This morning over porridge Amani, whose name means Peace
, taught me the Swahili word for goosebumps: msisimko
. I needed that word to describe to him - and to you - the past 24 hours. Amani graduated from a local school before joining Shepherds for secondary. Local primary schools are taught in Swahili, while all secondary schools - including government schools - are taught in English. Imagine 13- & 14-year-olds who've never learned in English suddenly making the difficult transition to learning every subject - math, science, social studies and all - in English. This is the position in which Amani finds himself, surrounded by children whose English is now nearly fluent, and yet he is neither shy nor quiet, but has made fast friends with the others who serve as his human dictionaries when he urgently needs to find the right English words to communicate to me what is so clear to him in Swahili. I wish my Swahili was good enough to keep up with him, so sometimes he teaches me to sprinkle in the the important words, like msisimko
, that make my English feel more like home.

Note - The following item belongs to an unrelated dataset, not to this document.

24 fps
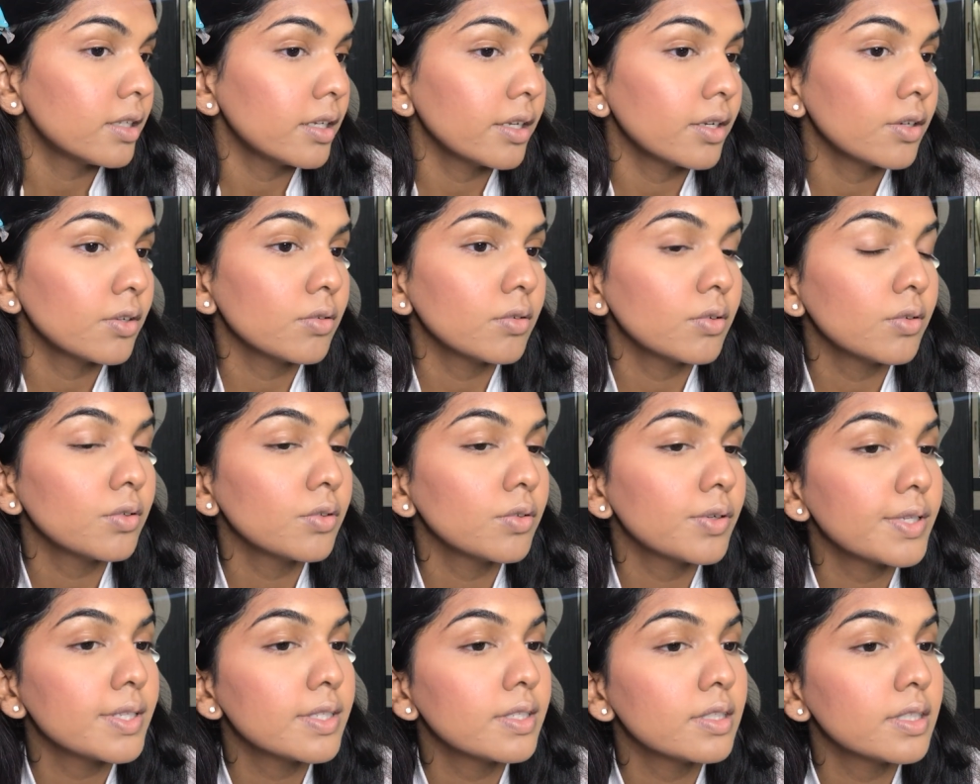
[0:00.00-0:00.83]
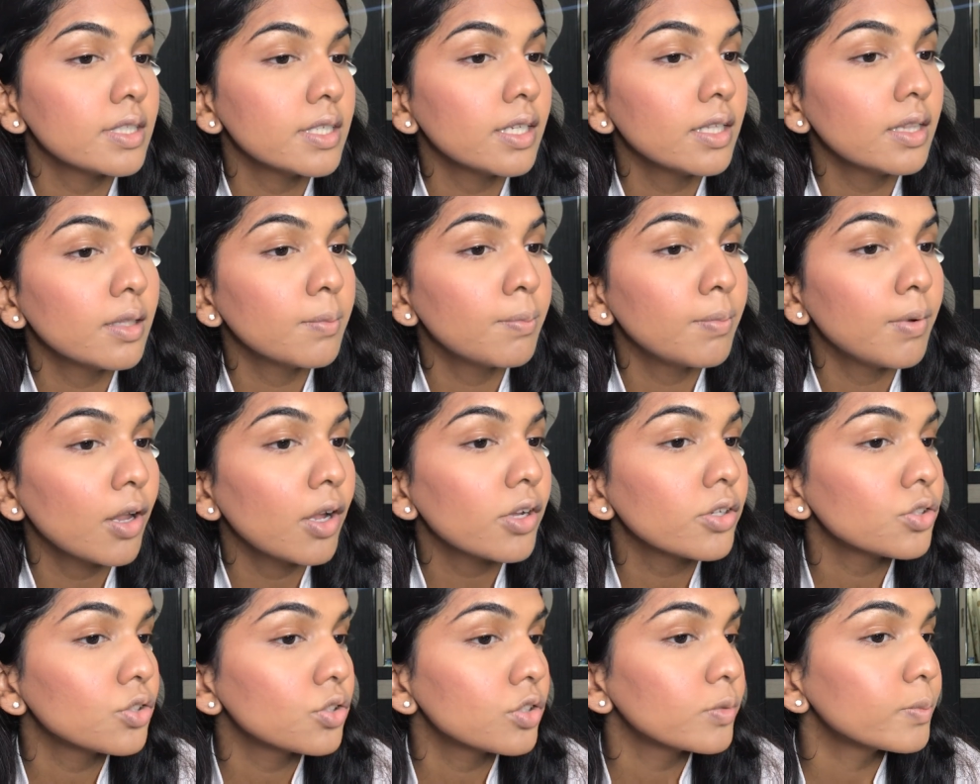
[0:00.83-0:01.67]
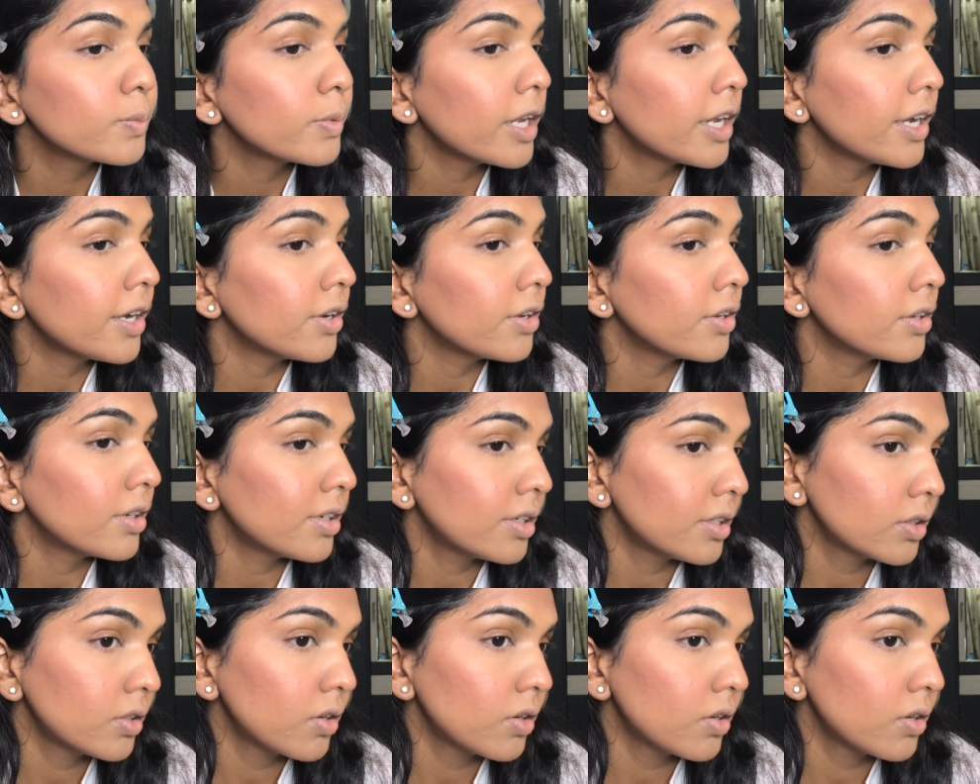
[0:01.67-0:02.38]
Like, you know, you can see the blush is blended,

I spent last night with Amani and his eighth-grade (known here as Form 1) classmates in Manyire, the small quiet village in whose fertile soil the secondary school has now been planted. Yesterday afternoon, the students and I sorted, organized, numbered and labelled the over 1,000 books that have been collected in the secondary school's makeshift library - a small room that also now serves as a second classroom, a lunch room, the teachers' offices, and, at night, a room where students can gather to read and socialize. Mr. Hussein, the science & math teacher, has also made a temporary home for the television and his own DVD player here so that the children can watch cartoons or current events when electricity allows. Leah, the library prefect, organized her class into three teams that finished the work in only a few hours. Albert, the class artist and a brilliant boy who skipped the seventh grade to move directly to the top of this secondary class, used a six-inch ruler to carefully construct a library poster on which each and every letter was perfectly straight.

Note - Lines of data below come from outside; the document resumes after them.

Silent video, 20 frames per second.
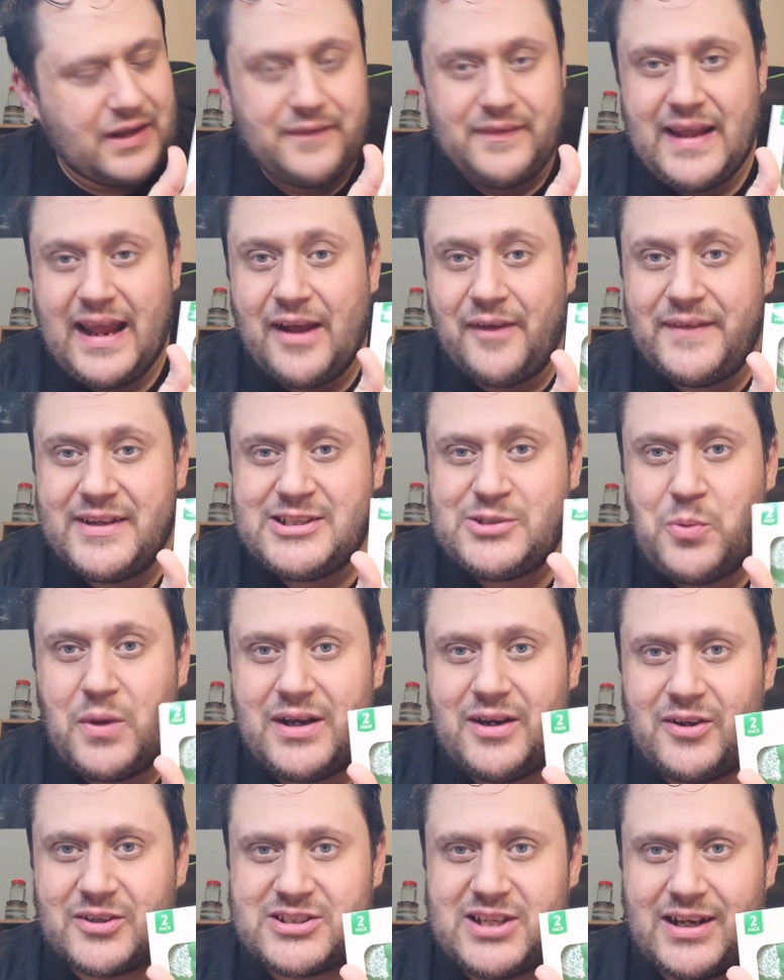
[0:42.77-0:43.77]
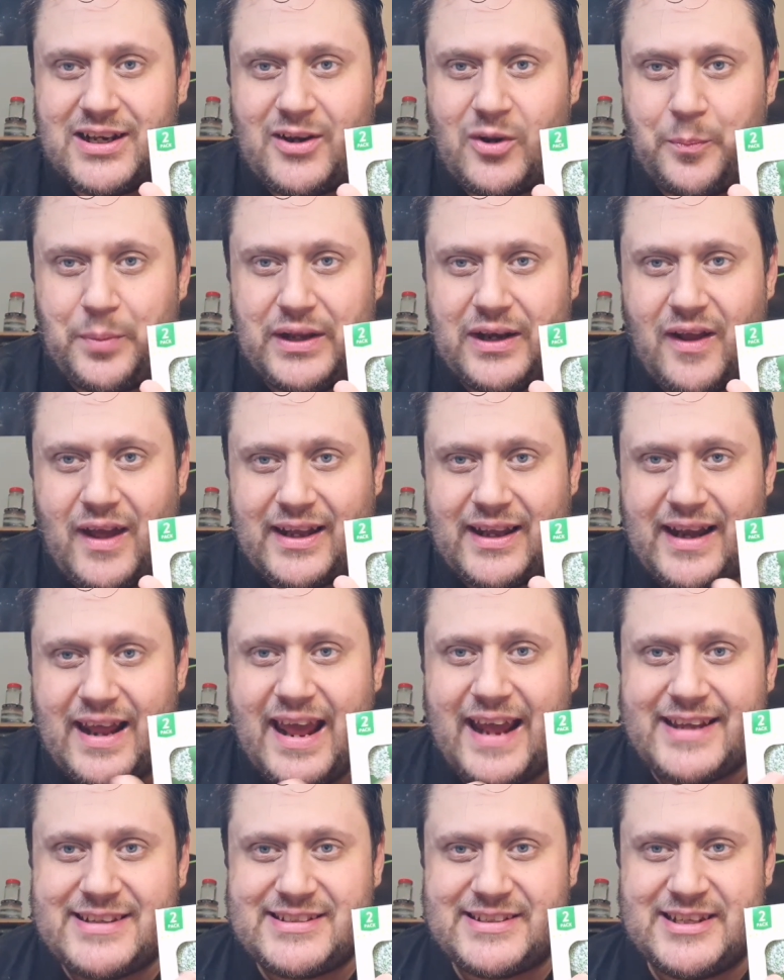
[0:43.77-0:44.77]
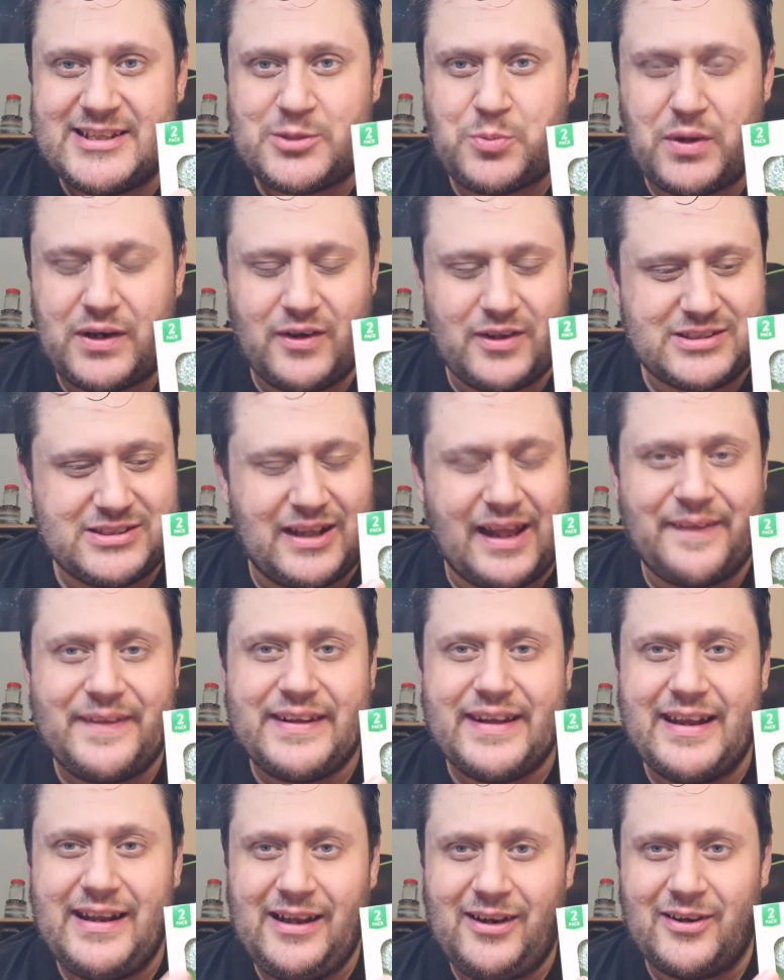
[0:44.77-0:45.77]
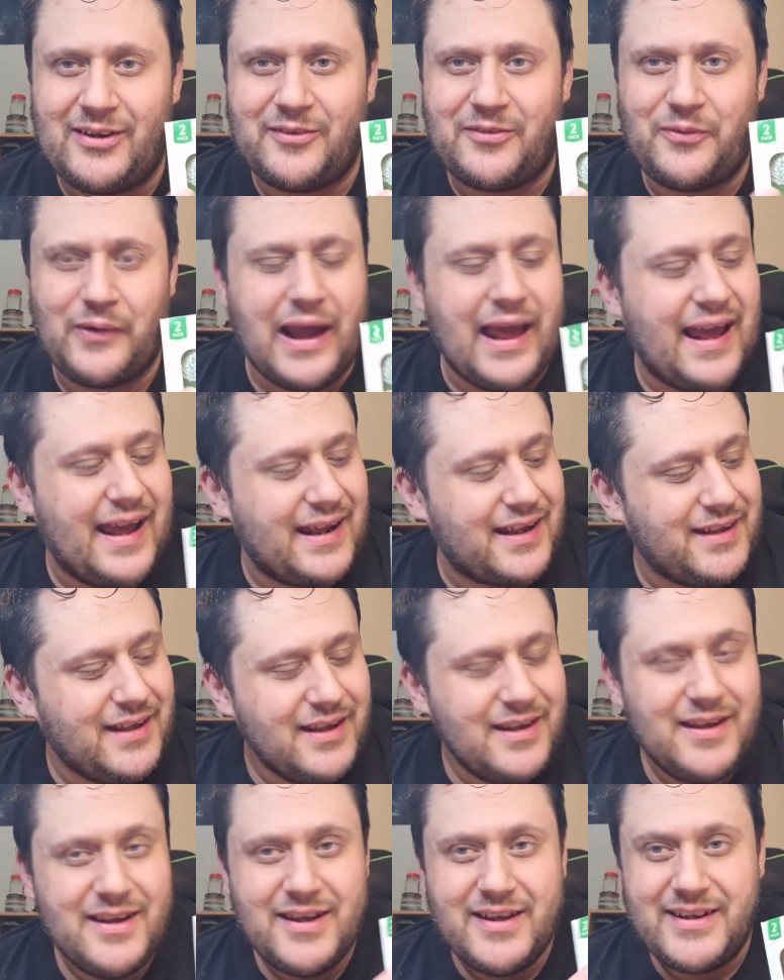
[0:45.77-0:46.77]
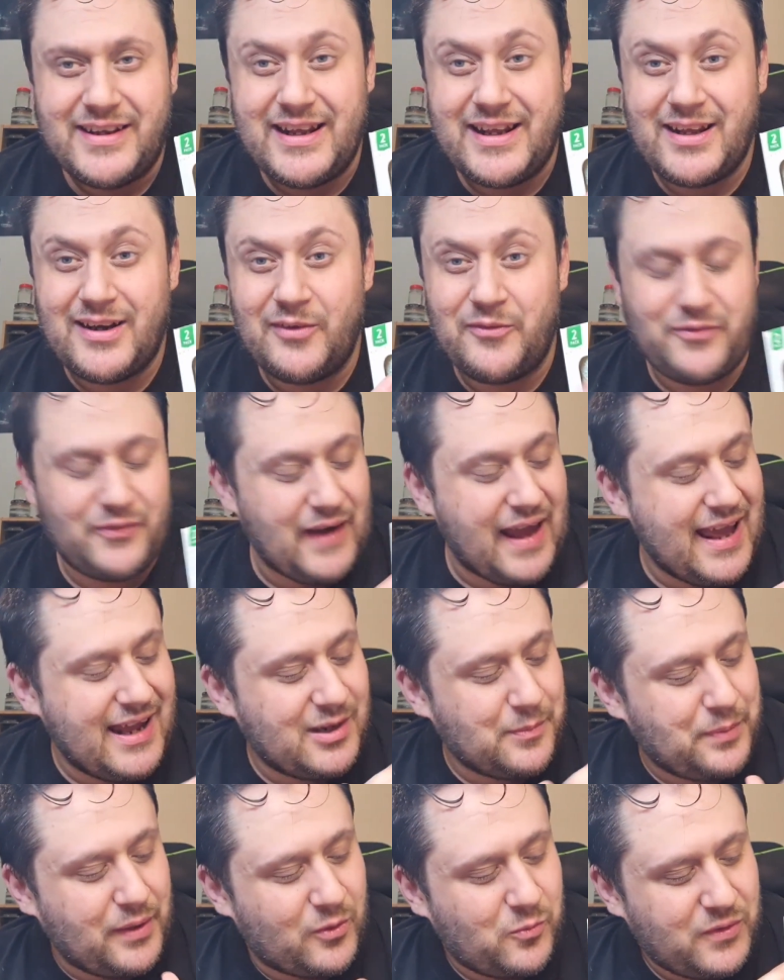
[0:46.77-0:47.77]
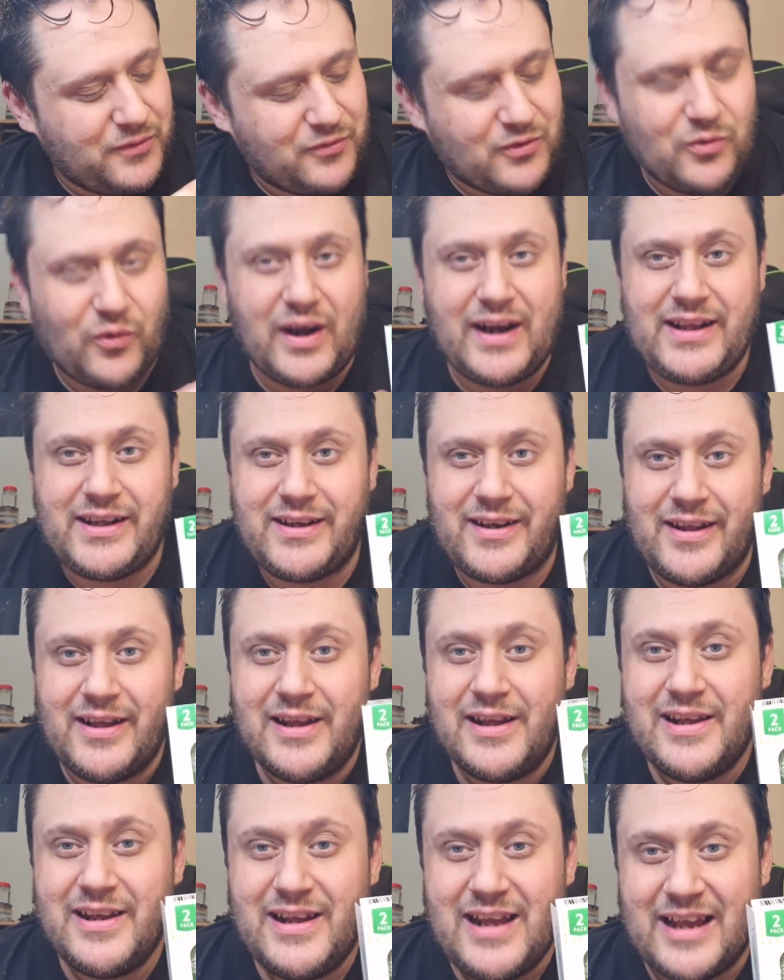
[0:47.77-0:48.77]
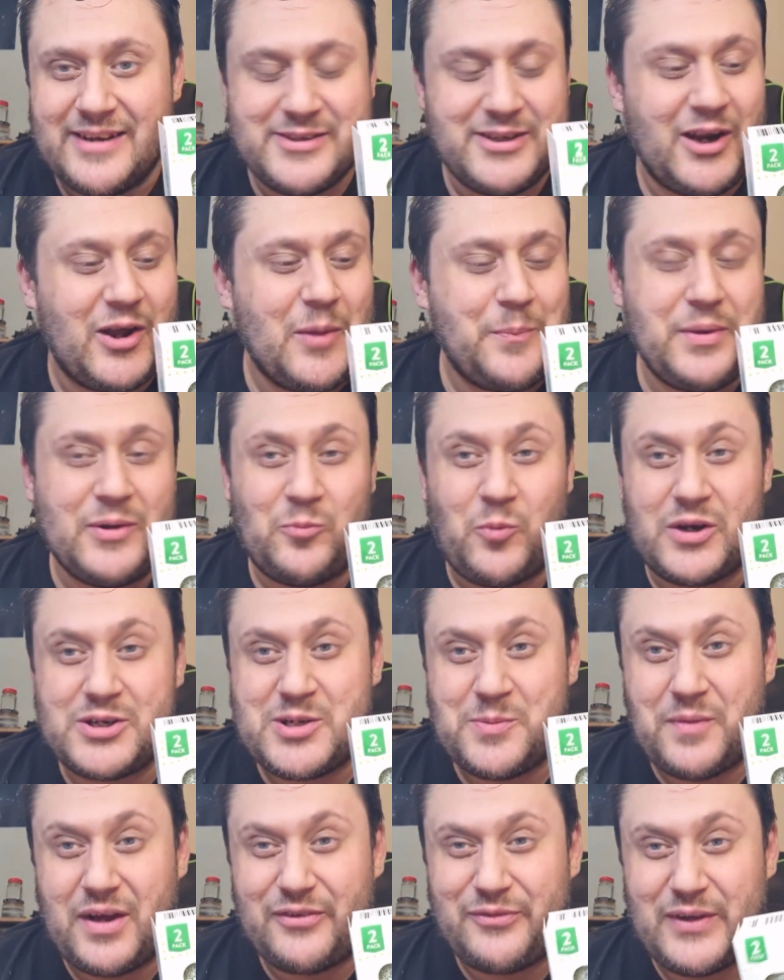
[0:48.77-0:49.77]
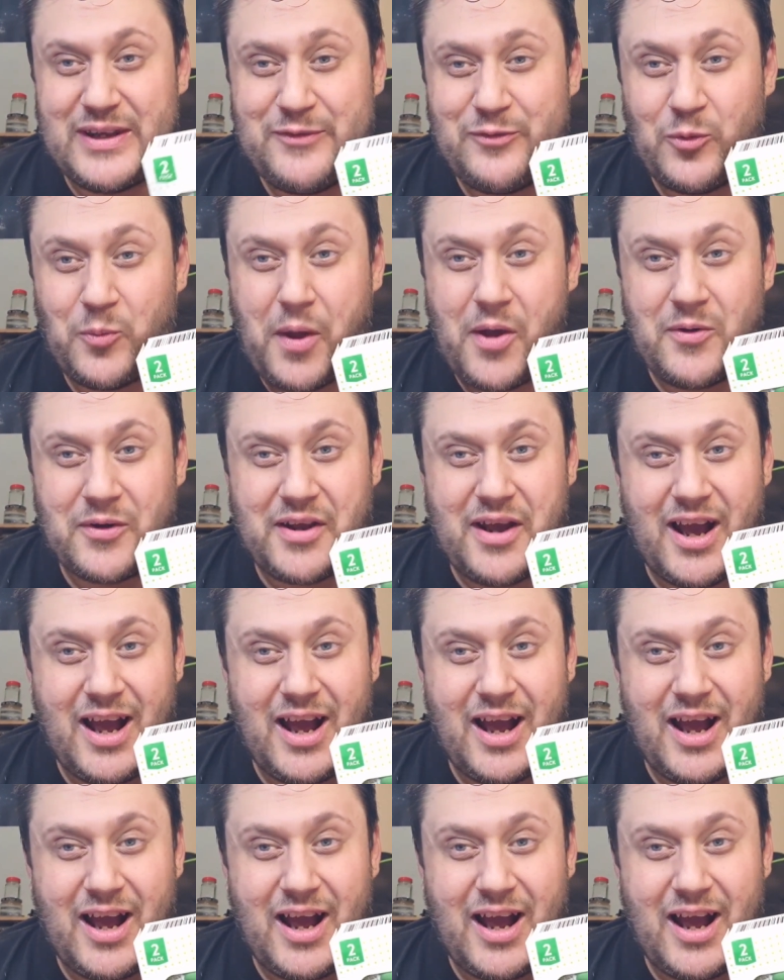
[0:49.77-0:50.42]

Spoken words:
Now this one looks a little bit like an X. This one looks like the England flag, but with green. And you know, I've been watching my FIFA World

While we sorted, Lossim, the budding zoologist, older brother of Oltesh, and one of the tallest in his class, disappeared for a moment. Soon, he was back with his new pet, a chameleon he named Jupo, for whom he'd fashioned a small cage out of rusty chicken wire he'd found nearby and a plush nest of fresh grass. The day before, I'd found Lossim with a nameless pigeon sitting on his shoulder - a young one, he said, whose family had flown away. He would feed it for a few days in the nest he'd made - until surely enough the downy bird grew stronger and flew away on his own. Now, Lossim shared that he'd studied Jupo for awhile before catching the hissing creature by grabbing the back of his neck. He learned the chameleon preferred butterflies and, sure enough, Lossim caught those too and Jupo gobbled them up. We studied Jupo for a bit, placing him on plants and watching him turn from concrete gray to bright leafy green. "Jupo," Lossim explained, "means an animal who likes other animals." Lossim, I think, believes he is the other animal. From inquiring from the other students, though I'm not entirely sure, "jupo" doesn't seem to be a Swahili word, but one instead whose definition Lossim created himself especially for his new pet.
When the library was finished, we opened a deck of brain bender cards and the self-named "smarties" fought off the "geniuses" to win a heated intellectual battle. Remsome, a quiet, unassuming boy of 13 who sits in the back right corner of the room, led his team to victory by quickly and correctly answering critical thinking questions like these by Gary Gruber, PhD:
- I am four times as old as my daughter. In 20 years I shall be twice as old as her. How old are we now?
- In the subtraction problem ABA - CA = AB, each letter uniquely identifies one digit from 0 to 9. Find the values of A, B, and C.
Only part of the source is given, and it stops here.